WHAT TO PRODUCE →
Pictures are not part of the copy; repeat everything else in the records exactly.

════════

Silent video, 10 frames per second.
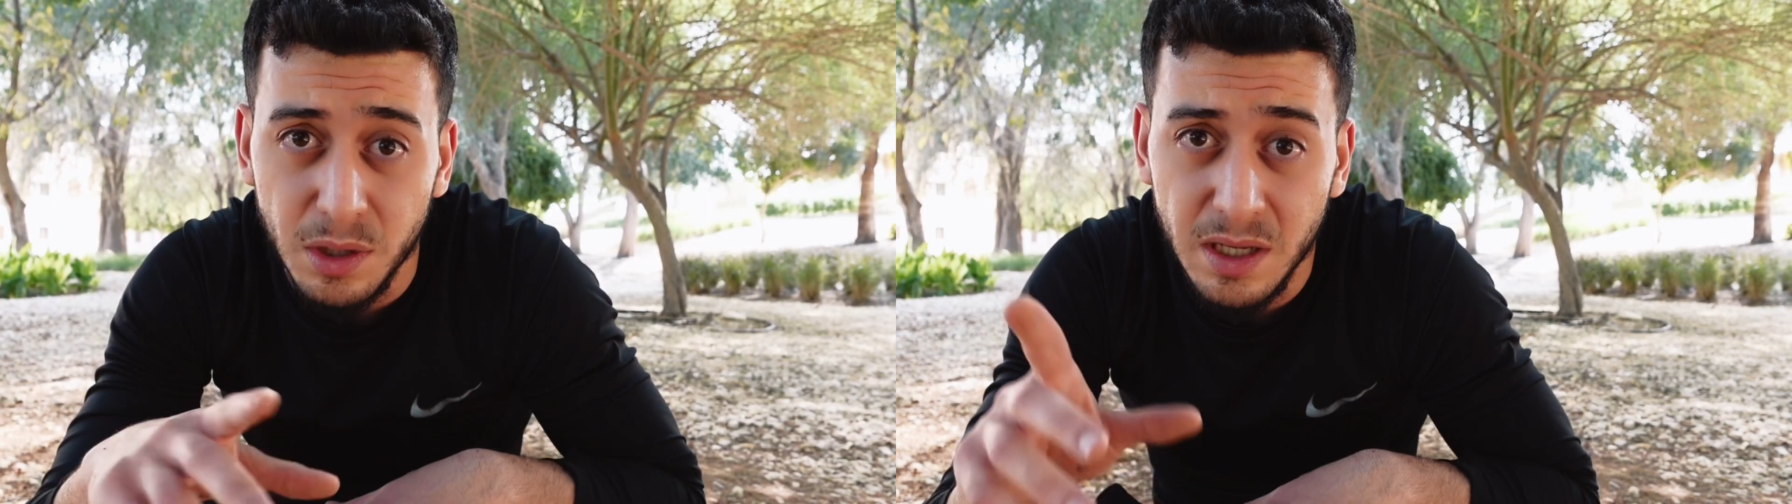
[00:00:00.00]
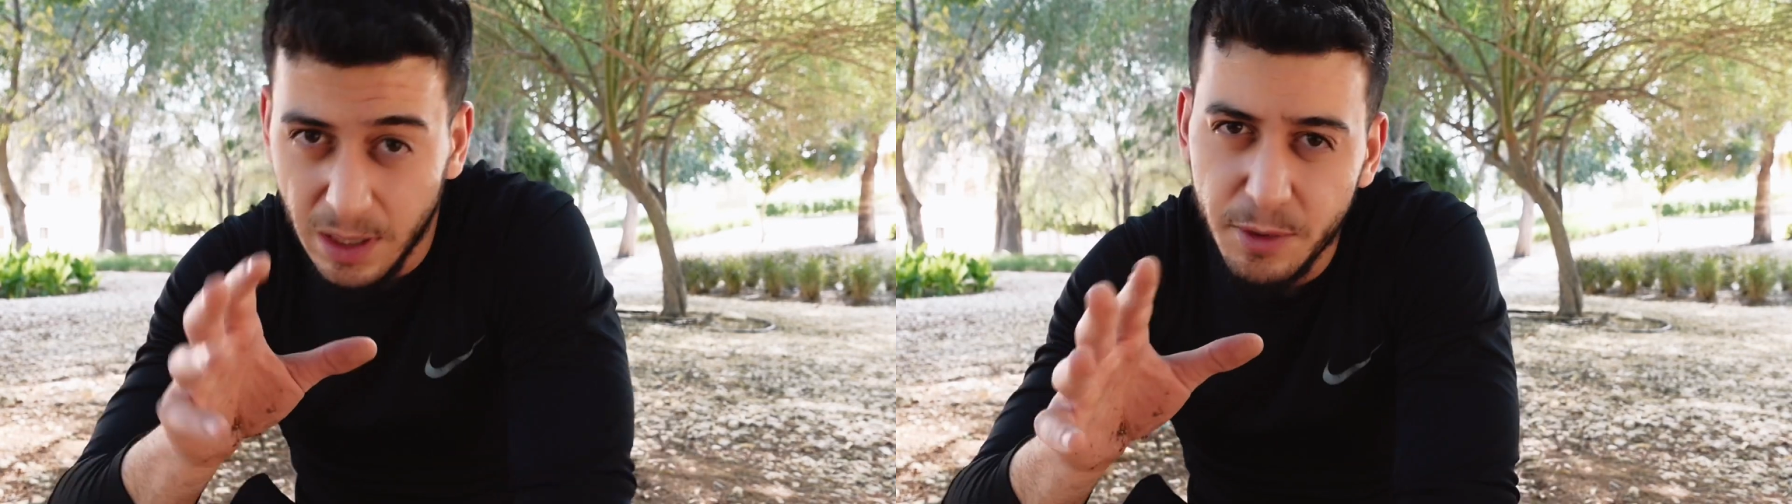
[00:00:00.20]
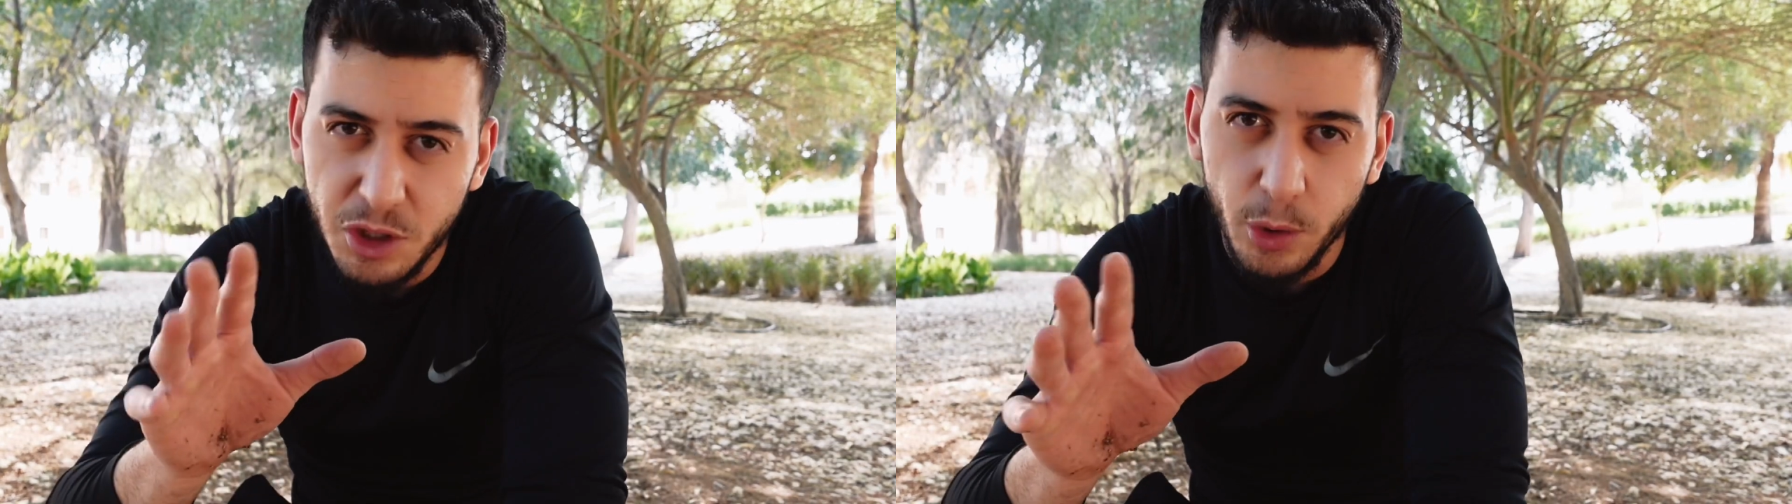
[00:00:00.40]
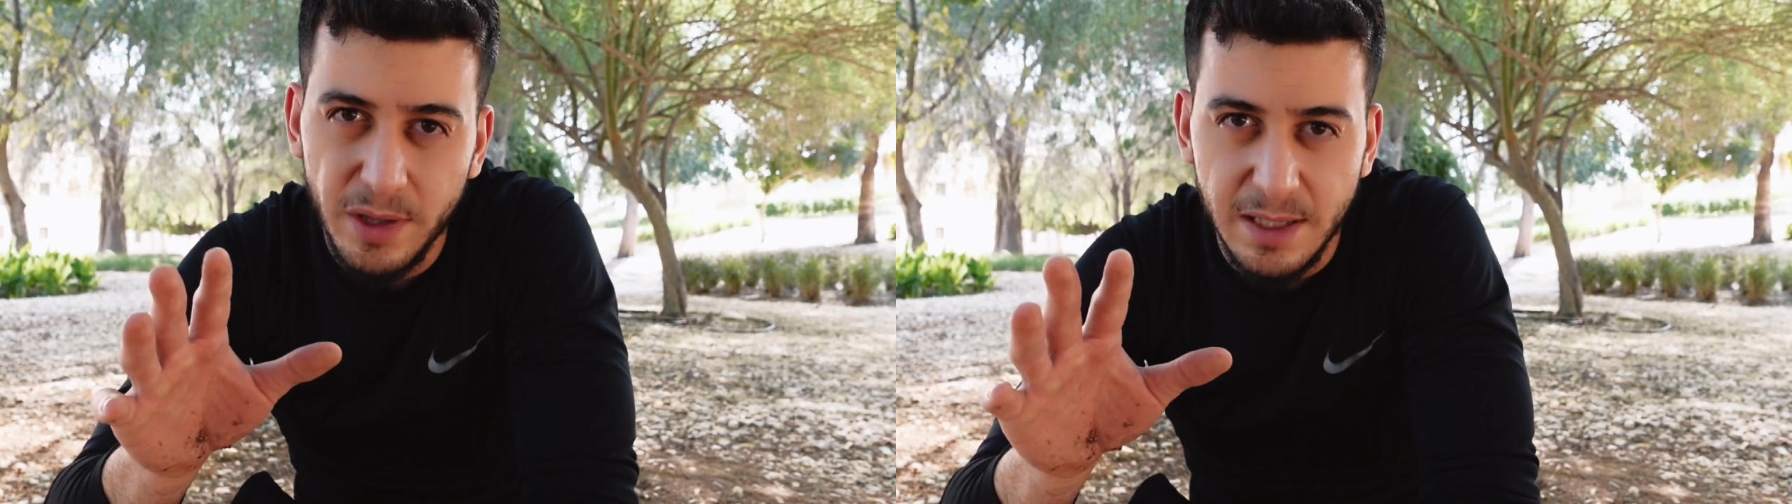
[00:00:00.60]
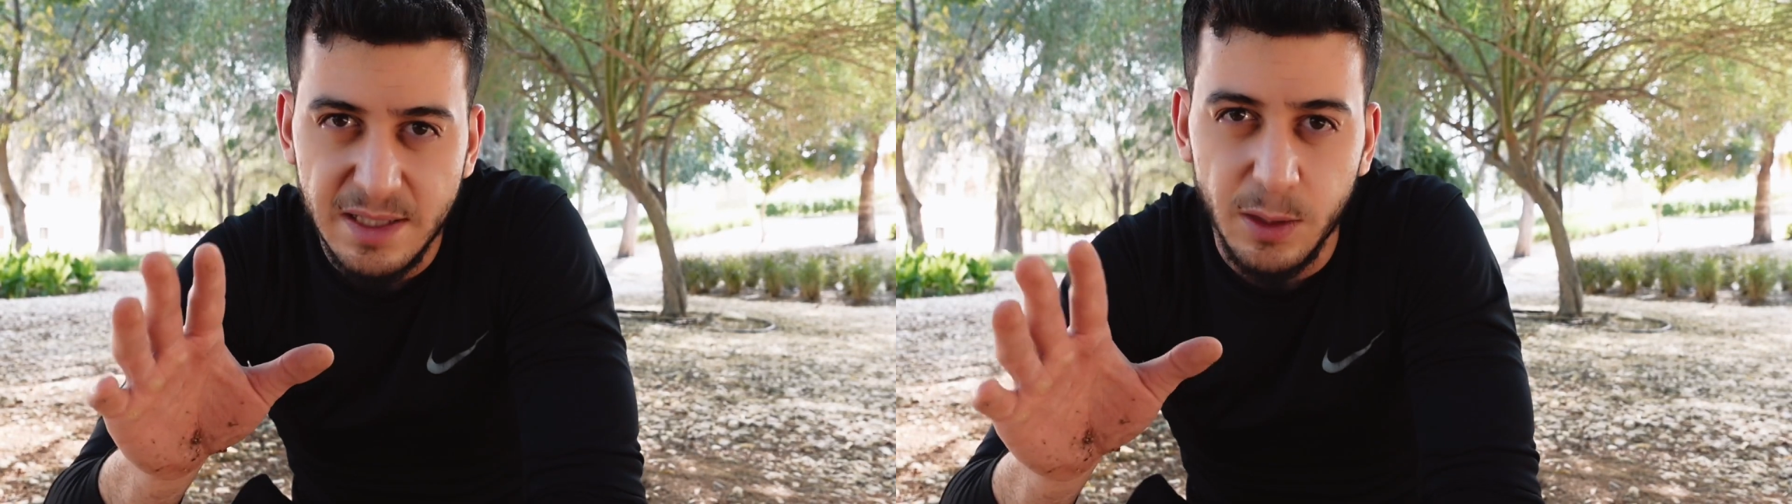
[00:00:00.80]
Let me show you
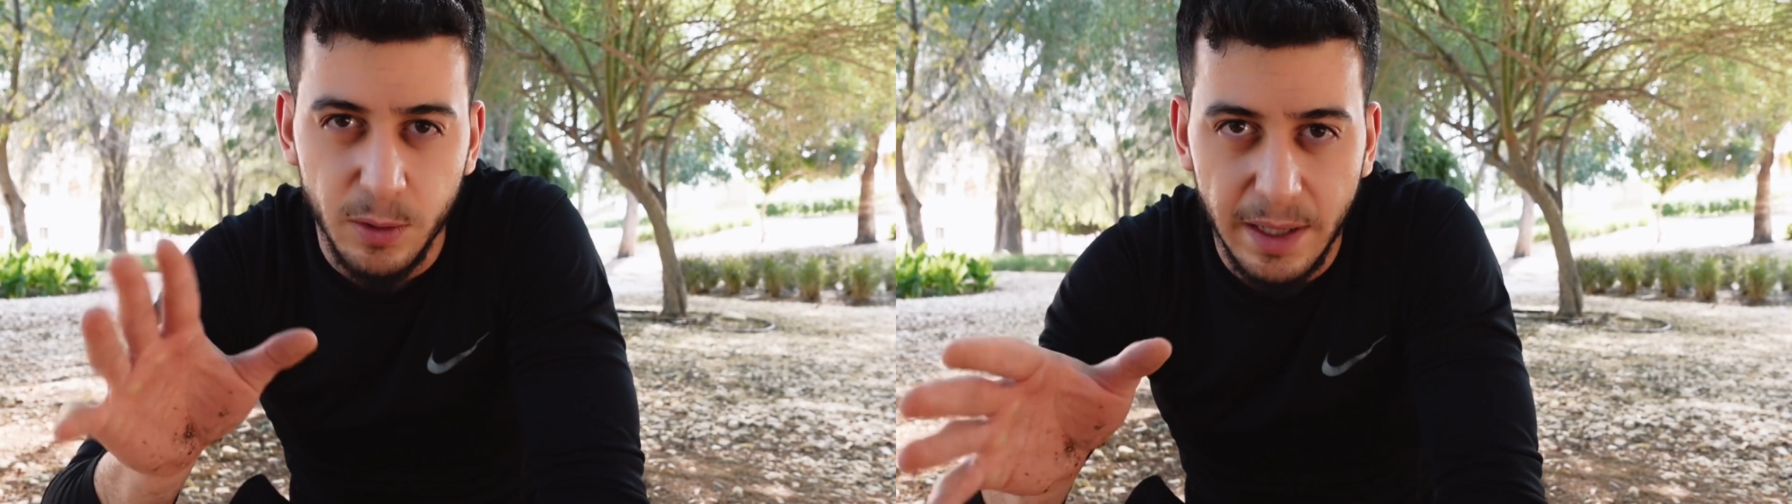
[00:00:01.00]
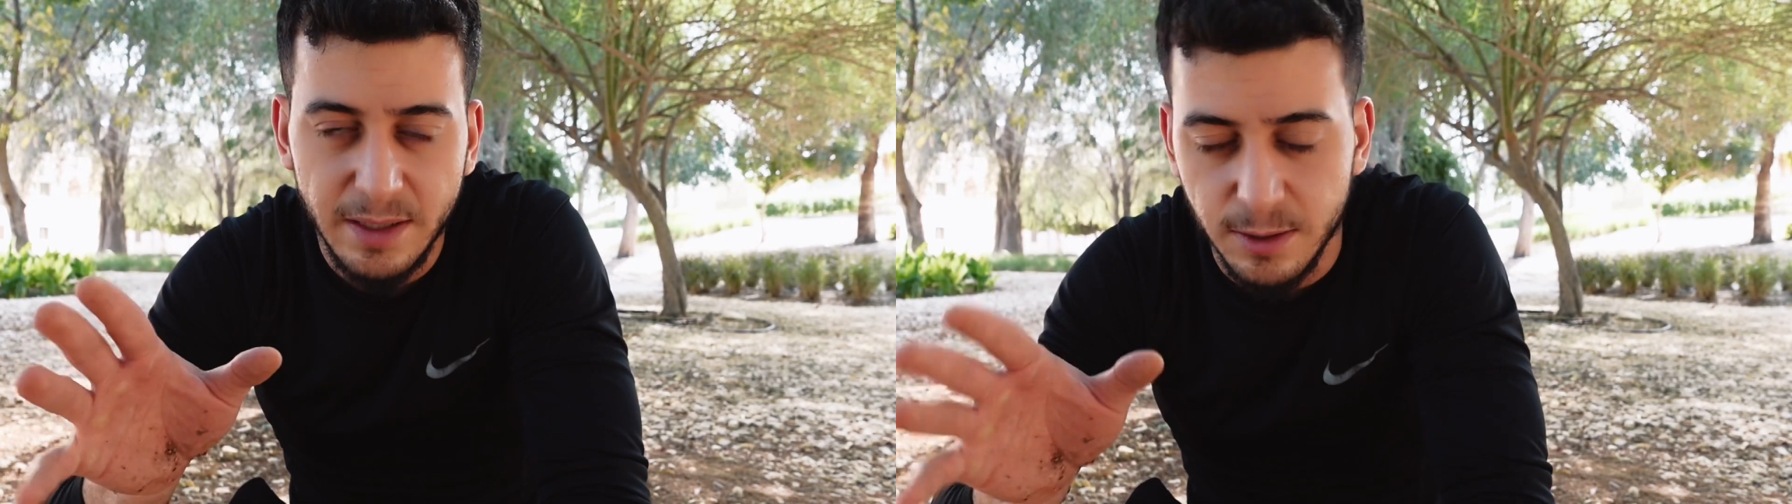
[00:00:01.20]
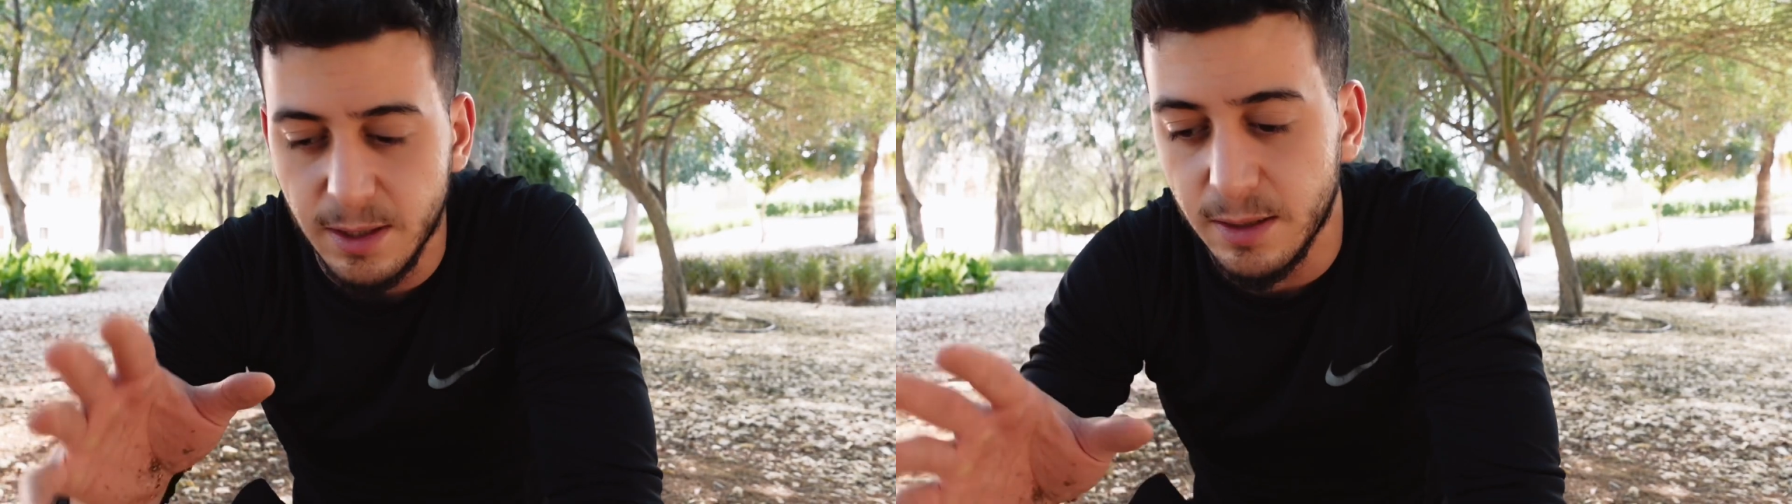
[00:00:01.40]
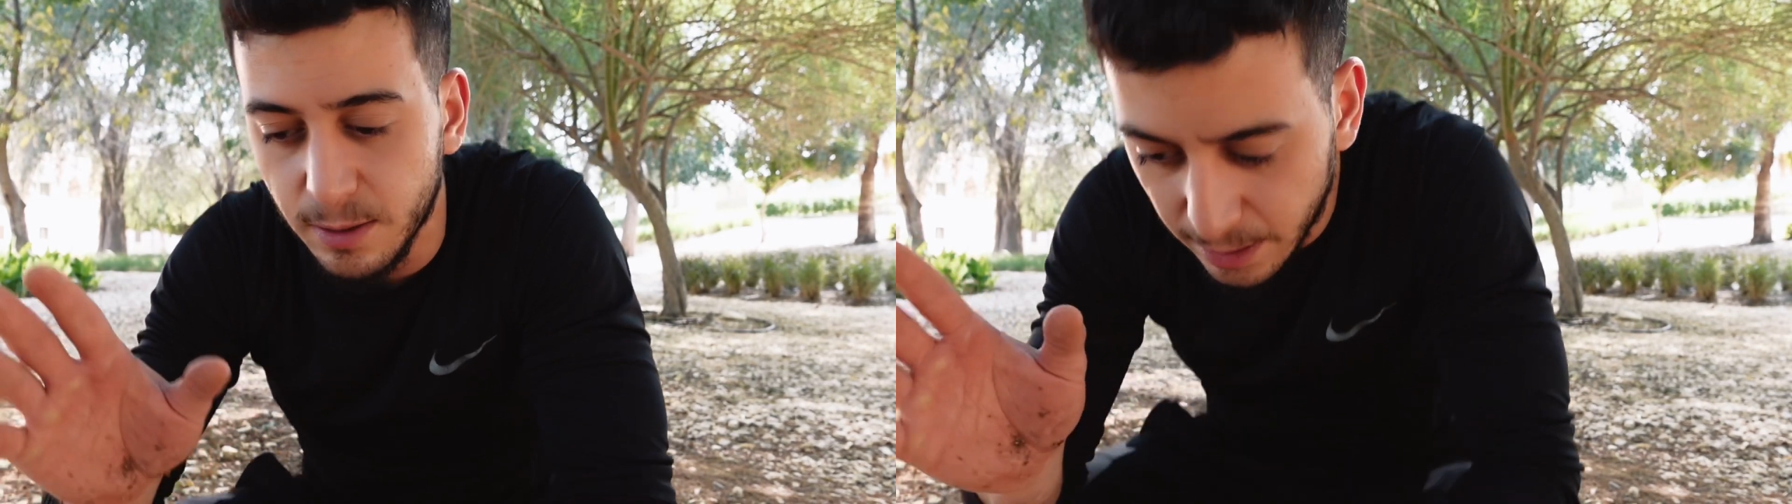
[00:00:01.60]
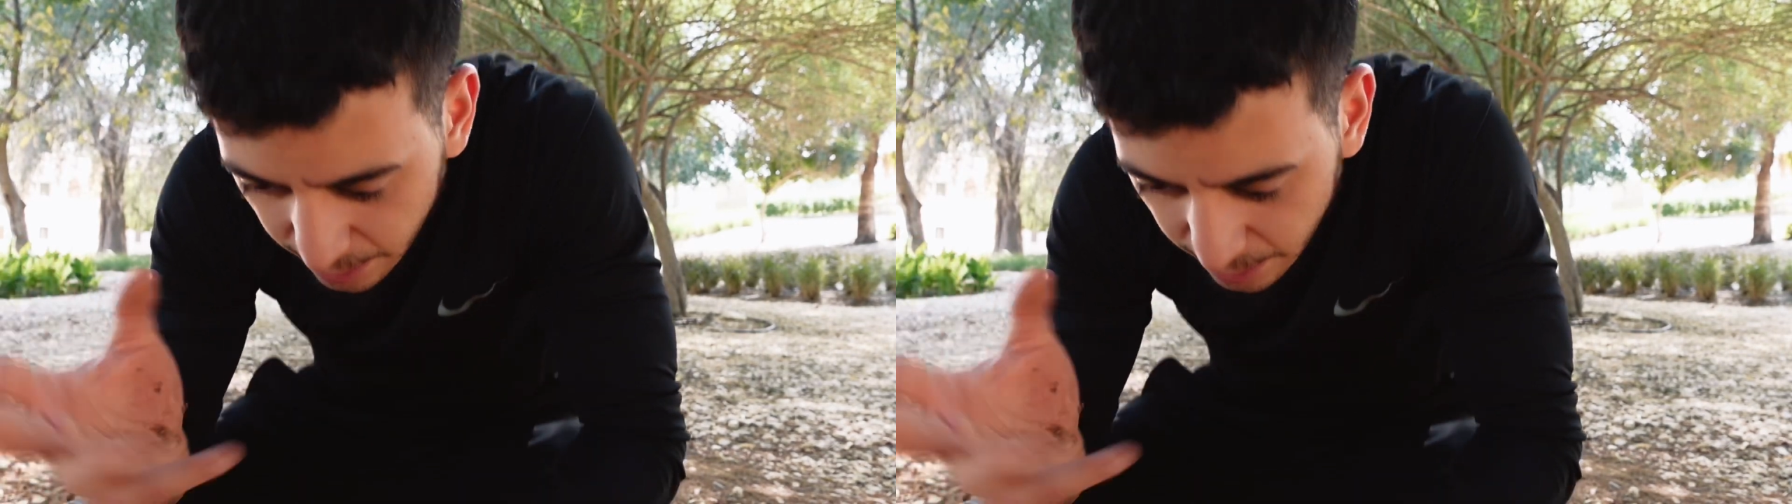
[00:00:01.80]
that secret exercise, alright?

════════

OUTPUT OF THE EXERCISE →
Silent video, 10 frames per second.
[00:00:00.00]
[00:00:00.20]
[00:00:00.40]
[00:00:00.60]
[00:00:00.80]
Let me show you
[00:00:01.00]
[00:00:01.20]
[00:00:01.40]
[00:00:01.60]
[00:00:01.80]
that secret exercise, alright?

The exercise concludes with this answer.